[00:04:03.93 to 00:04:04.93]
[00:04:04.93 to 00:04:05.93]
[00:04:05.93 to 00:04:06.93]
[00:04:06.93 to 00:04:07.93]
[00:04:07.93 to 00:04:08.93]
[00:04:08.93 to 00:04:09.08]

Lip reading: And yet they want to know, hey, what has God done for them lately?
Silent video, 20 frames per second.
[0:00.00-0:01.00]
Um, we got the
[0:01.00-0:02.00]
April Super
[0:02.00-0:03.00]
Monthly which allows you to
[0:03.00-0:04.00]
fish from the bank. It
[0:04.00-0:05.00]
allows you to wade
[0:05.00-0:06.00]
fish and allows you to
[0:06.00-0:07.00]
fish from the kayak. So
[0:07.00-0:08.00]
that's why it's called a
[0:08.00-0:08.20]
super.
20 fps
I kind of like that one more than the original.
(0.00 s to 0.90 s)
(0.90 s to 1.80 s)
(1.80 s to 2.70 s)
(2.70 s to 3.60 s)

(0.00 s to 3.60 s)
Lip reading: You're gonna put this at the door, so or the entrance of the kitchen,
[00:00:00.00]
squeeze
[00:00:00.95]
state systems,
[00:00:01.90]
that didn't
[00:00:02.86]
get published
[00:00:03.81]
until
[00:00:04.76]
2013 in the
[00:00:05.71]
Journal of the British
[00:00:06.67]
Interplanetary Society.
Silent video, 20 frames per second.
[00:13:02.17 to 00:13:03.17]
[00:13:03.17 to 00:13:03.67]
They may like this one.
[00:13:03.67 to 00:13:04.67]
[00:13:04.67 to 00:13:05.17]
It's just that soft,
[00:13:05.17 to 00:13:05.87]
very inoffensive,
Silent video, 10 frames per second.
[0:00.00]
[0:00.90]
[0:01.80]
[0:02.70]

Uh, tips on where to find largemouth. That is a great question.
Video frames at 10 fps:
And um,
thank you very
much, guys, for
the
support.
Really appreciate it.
______________________________
Output the listing exactly.

**Finished exercise**:
[00:04:03.93 to 00:04:04.93]
[00:04:04.93 to 00:04:05.93]
[00:04:05.93 to 00:04:06.93]
[00:04:06.93 to 00:04:07.93]
[00:04:07.93 to 00:04:08.93]
[00:04:08.93 to 00:04:09.08]

Lip reading: And yet they want to know, hey, what has God done for them lately?
Silent video, 20 frames per second.
[0:00.00-0:01.00]
Um, we got the
[0:01.00-0:02.00]
April Super
[0:02.00-0:03.00]
Monthly which allows you to
[0:03.00-0:04.00]
fish from the bank. It
[0:04.00-0:05.00]
allows you to wade
[0:05.00-0:06.00]
fish and allows you to
[0:06.00-0:07.00]
fish from the kayak. So
[0:07.00-0:08.00]
that's why it's called a
[0:08.00-0:08.20]
super.
20 fps
I kind of like that one more than the original.
(0.00 s to 0.90 s)
(0.90 s to 1.80 s)
(1.80 s to 2.70 s)
(2.70 s to 3.60 s)

(0.00 s to 3.60 s)
Lip reading: You're gonna put this at the door, so or the entrance of the kitchen,
[00:00:00.00]
squeeze
[00:00:00.95]
state systems,
[00:00:01.90]
that didn't
[00:00:02.86]
get published
[00:00:03.81]
until
[00:00:04.76]
2013 in the
[00:00:05.71]
Journal of the British
[00:00:06.67]
Interplanetary Society.
Silent video, 20 frames per second.
[00:13:02.17 to 00:13:03.17]
[00:13:03.17 to 00:13:03.67]
They may like this one.
[00:13:03.67 to 00:13:04.67]
[00:13:04.67 to 00:13:05.17]
It's just that soft,
[00:13:05.17 to 00:13:05.87]
very inoffensive,
Silent video, 10 frames per second.
[0:00.00]
[0:00.90]
[0:01.80]
[0:02.70]

Uh, tips on where to find largemouth. That is a great question.
Video frames at 10 fps:
And um,
thank you very
much, guys, for
the
support.
Really appreciate it.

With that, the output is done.